-- Exercise description --
Word for word, transcribe the data below from the line with "Silent video, 20 frames per second." to the line with "What the speaker", keeping both of those lines.

-- Provided records --
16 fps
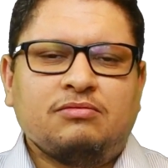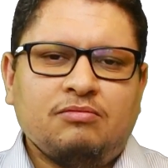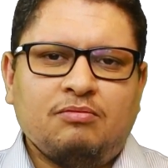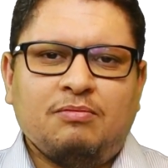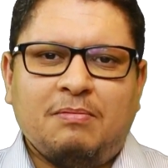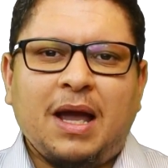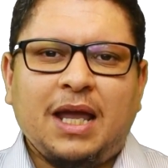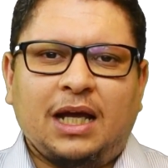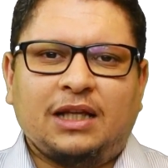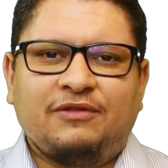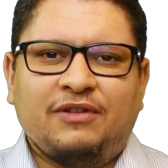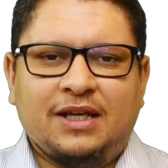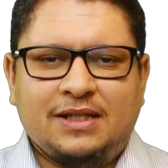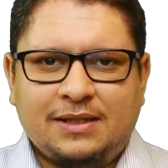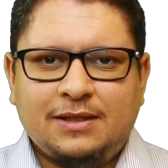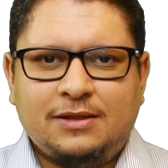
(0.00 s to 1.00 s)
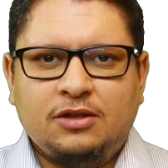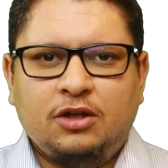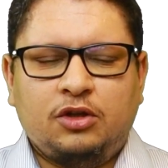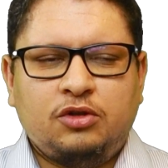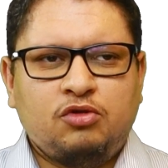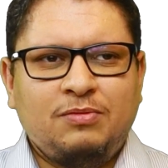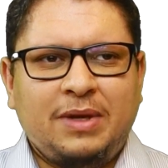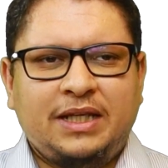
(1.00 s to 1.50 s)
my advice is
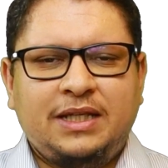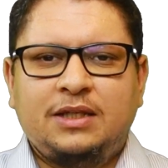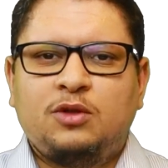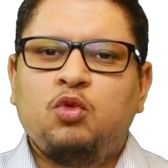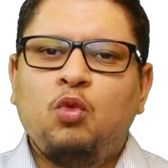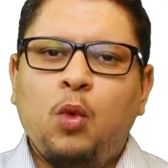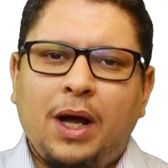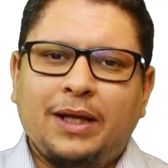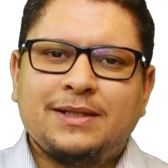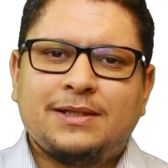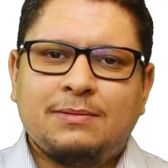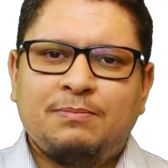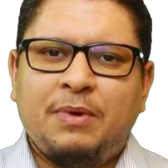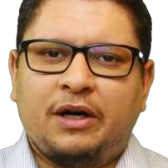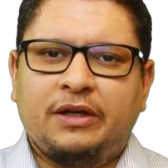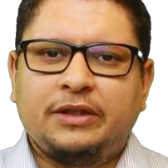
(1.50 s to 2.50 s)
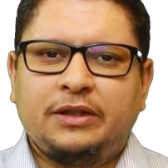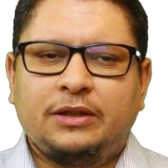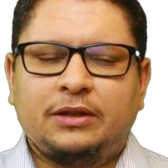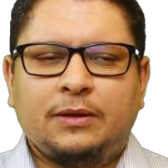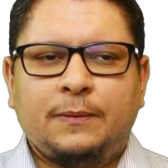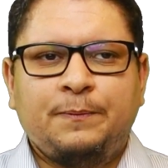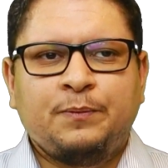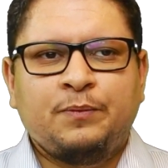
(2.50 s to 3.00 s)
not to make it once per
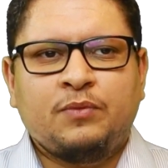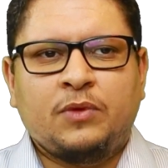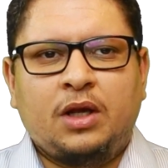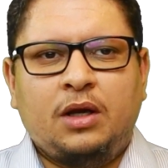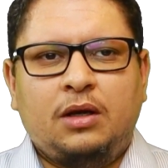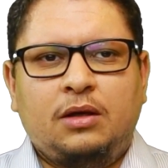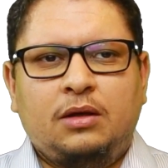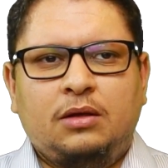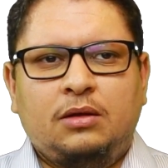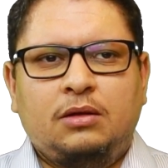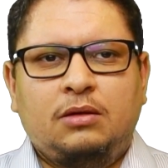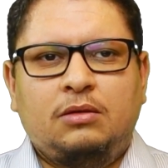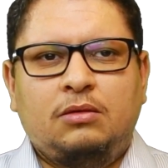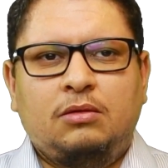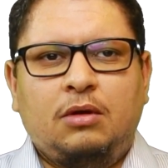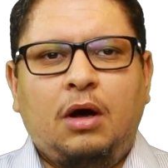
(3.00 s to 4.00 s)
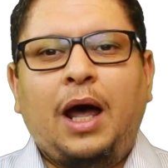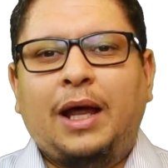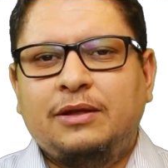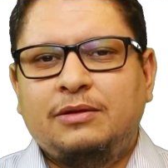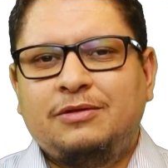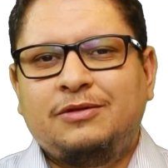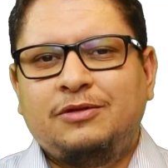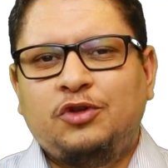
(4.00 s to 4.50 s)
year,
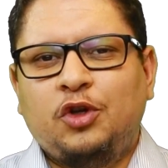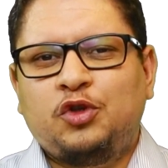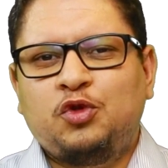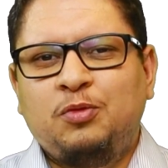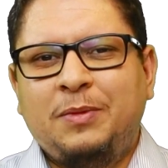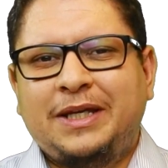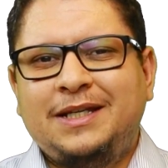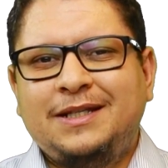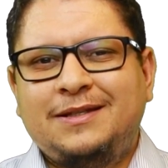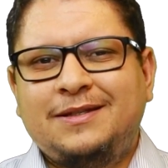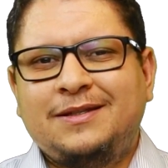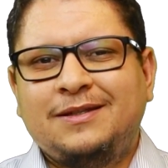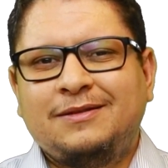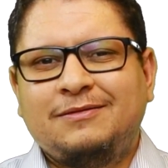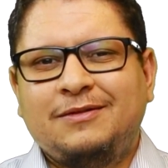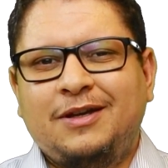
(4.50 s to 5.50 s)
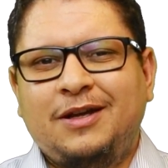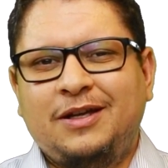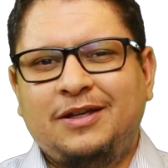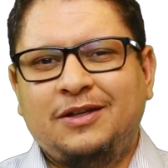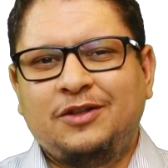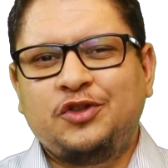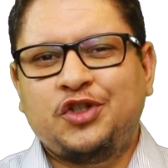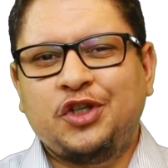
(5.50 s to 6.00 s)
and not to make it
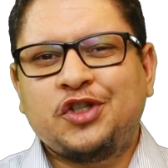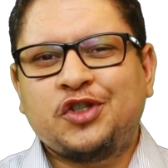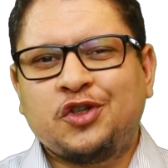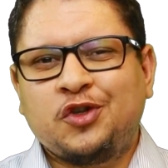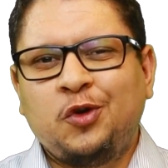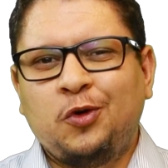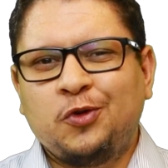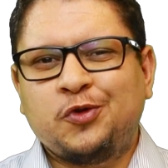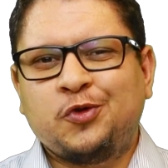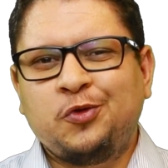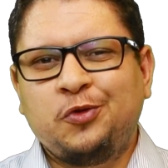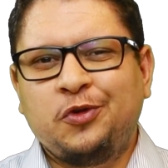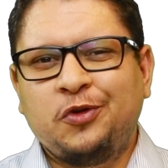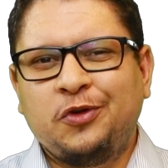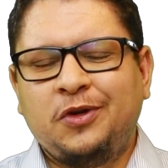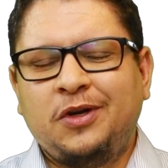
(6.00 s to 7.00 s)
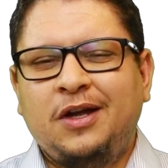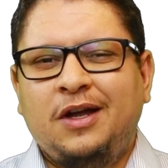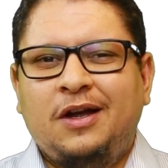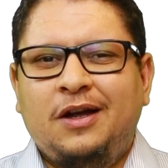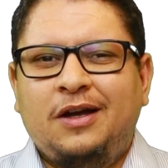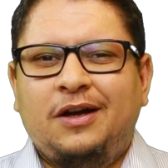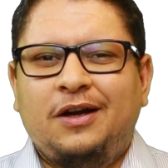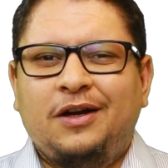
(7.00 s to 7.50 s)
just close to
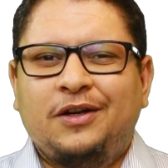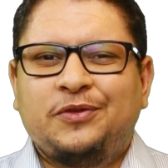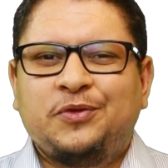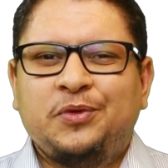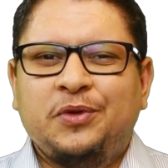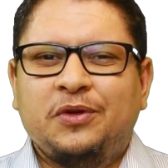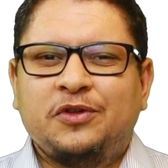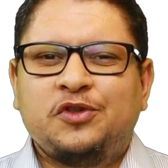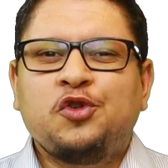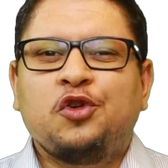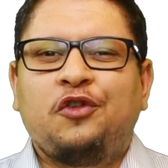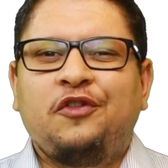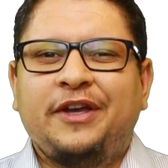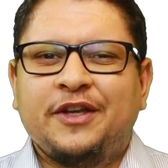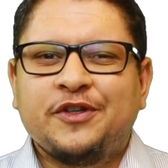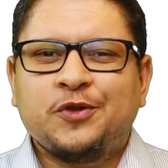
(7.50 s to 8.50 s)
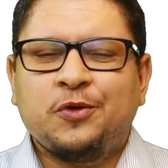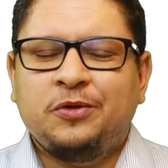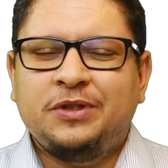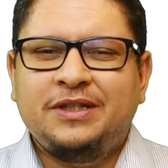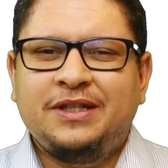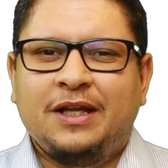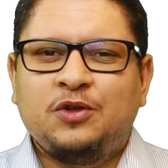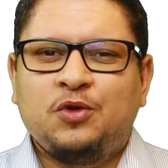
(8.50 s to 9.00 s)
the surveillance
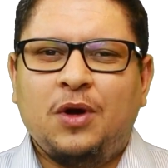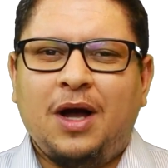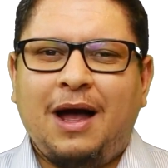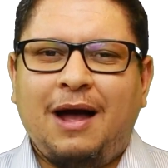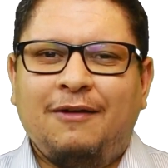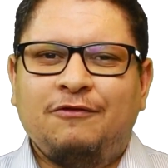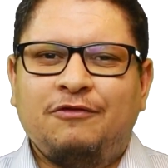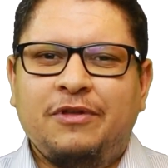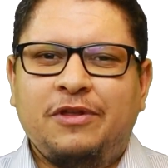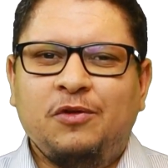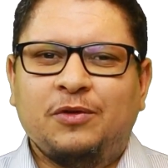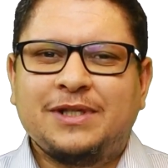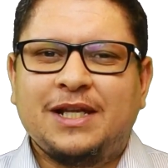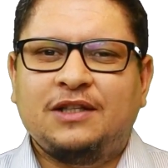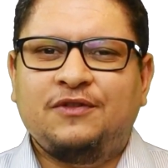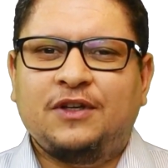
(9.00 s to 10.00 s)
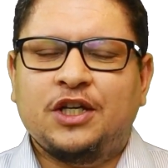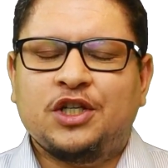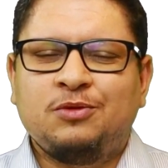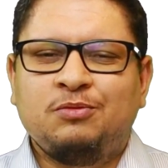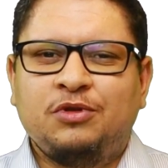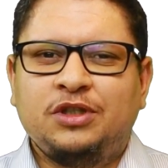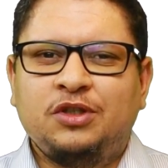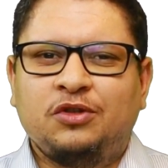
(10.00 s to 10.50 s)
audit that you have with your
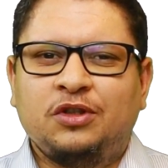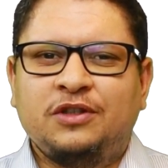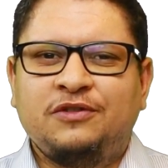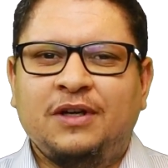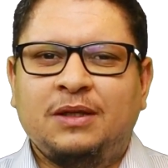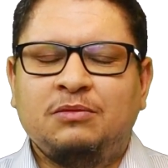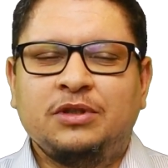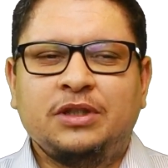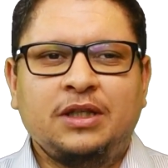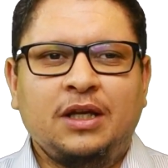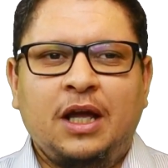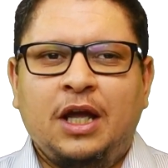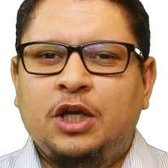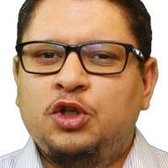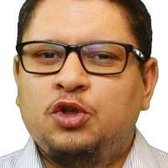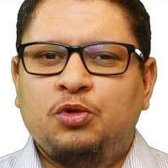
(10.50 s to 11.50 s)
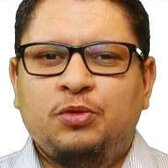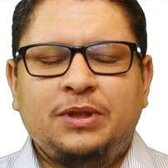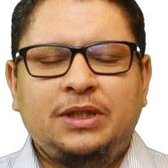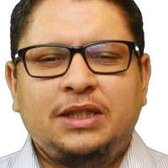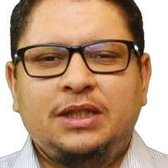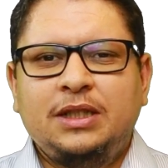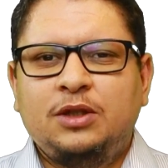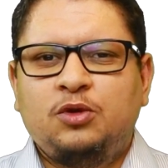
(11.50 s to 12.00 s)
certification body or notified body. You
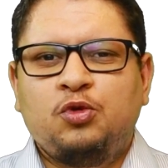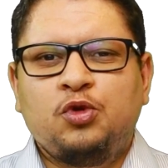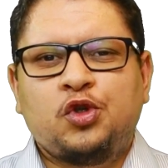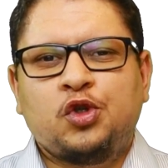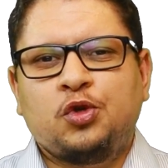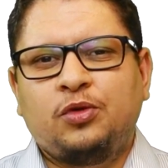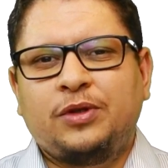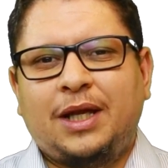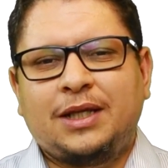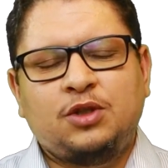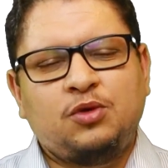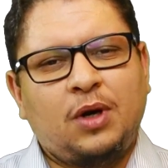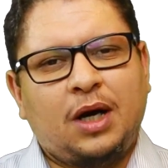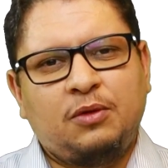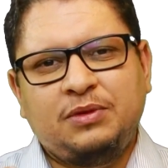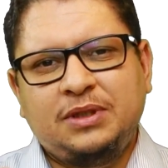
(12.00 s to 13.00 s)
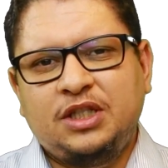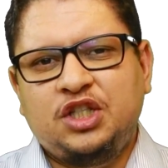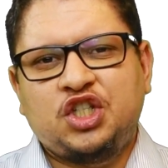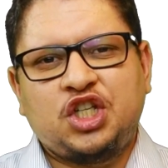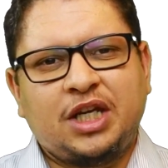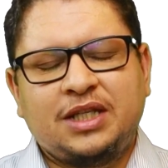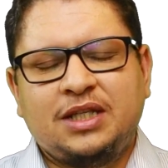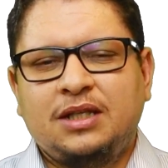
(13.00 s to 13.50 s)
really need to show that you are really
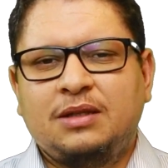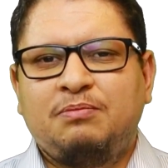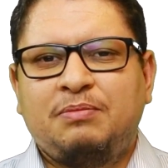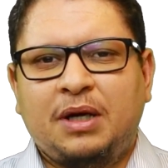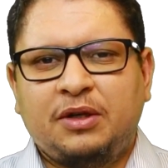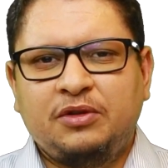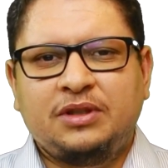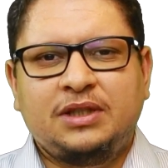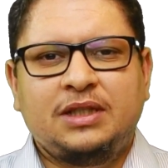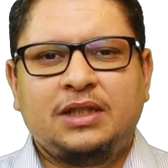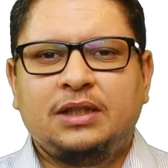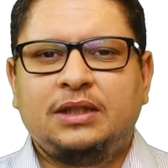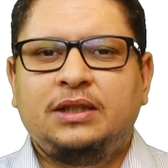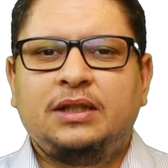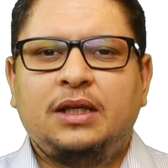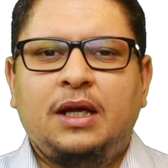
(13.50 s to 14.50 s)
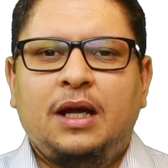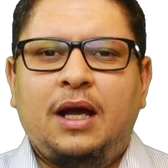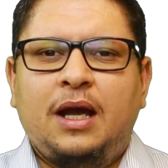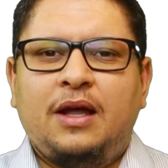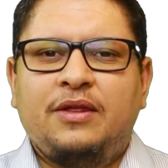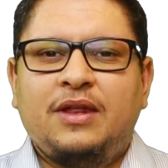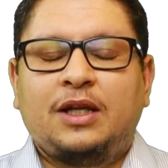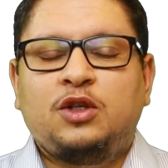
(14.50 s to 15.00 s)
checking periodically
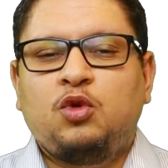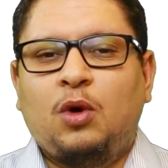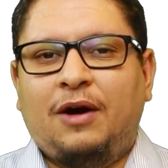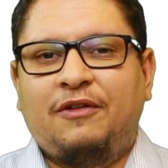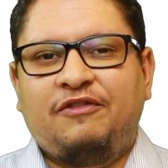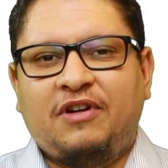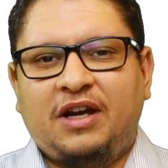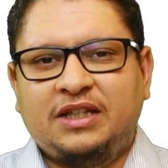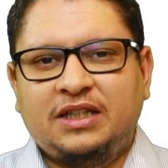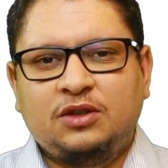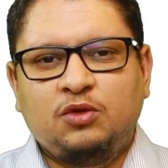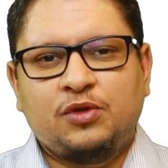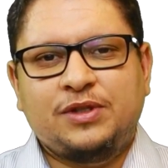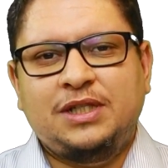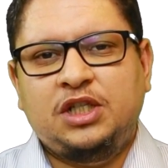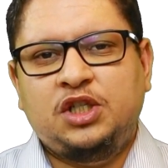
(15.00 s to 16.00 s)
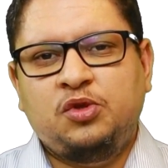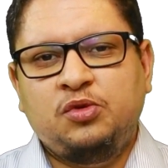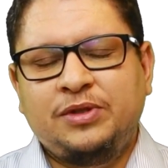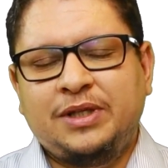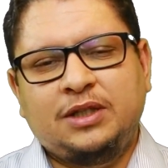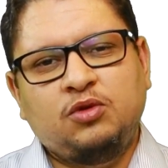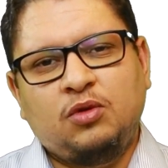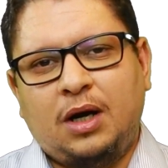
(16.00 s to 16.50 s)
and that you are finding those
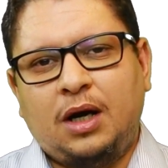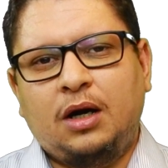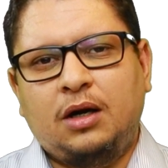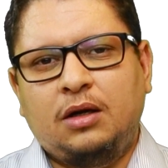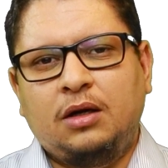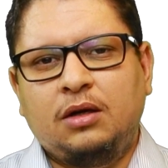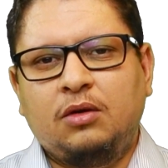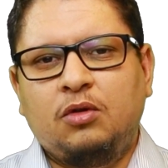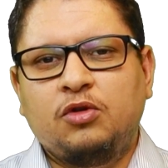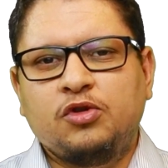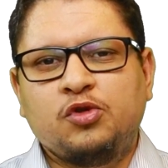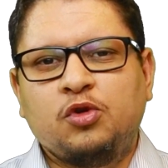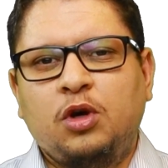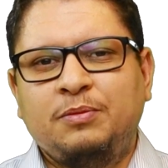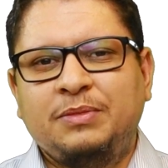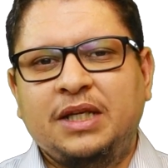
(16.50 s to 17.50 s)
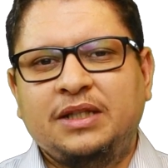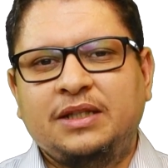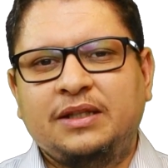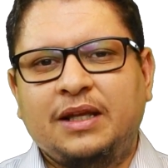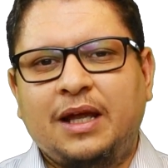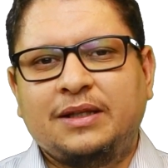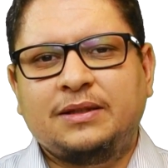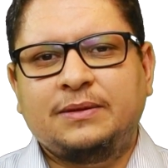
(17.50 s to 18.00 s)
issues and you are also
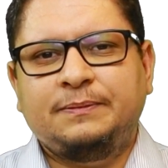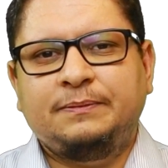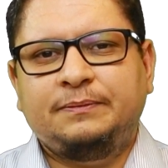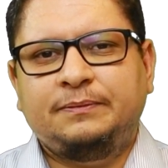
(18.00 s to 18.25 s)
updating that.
...
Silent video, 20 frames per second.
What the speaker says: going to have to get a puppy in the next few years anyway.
---
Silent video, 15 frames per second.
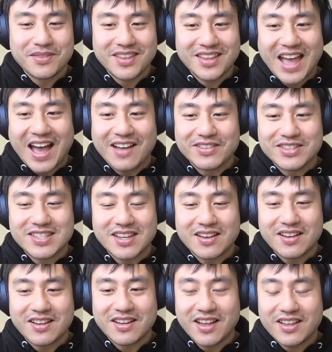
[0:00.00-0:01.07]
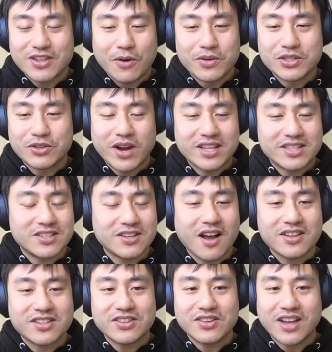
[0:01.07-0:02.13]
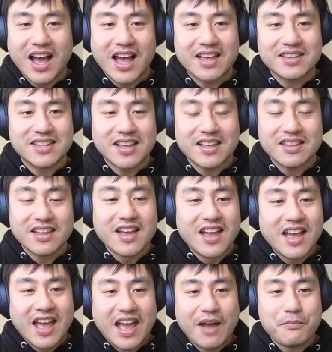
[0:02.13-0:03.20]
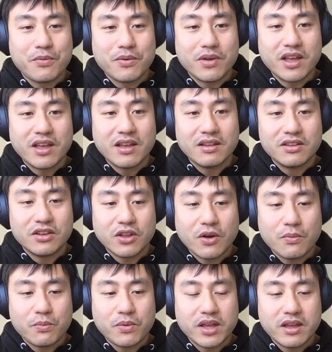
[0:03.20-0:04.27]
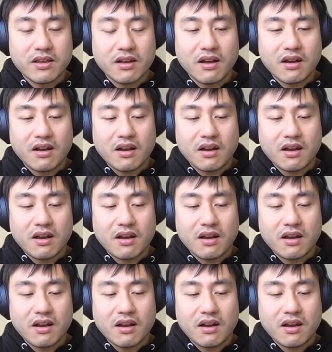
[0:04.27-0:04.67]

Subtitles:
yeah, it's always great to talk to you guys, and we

-- Task response --
Silent video, 20 frames per second.
What the speaker says: going to have to get a puppy in the next few years anyway.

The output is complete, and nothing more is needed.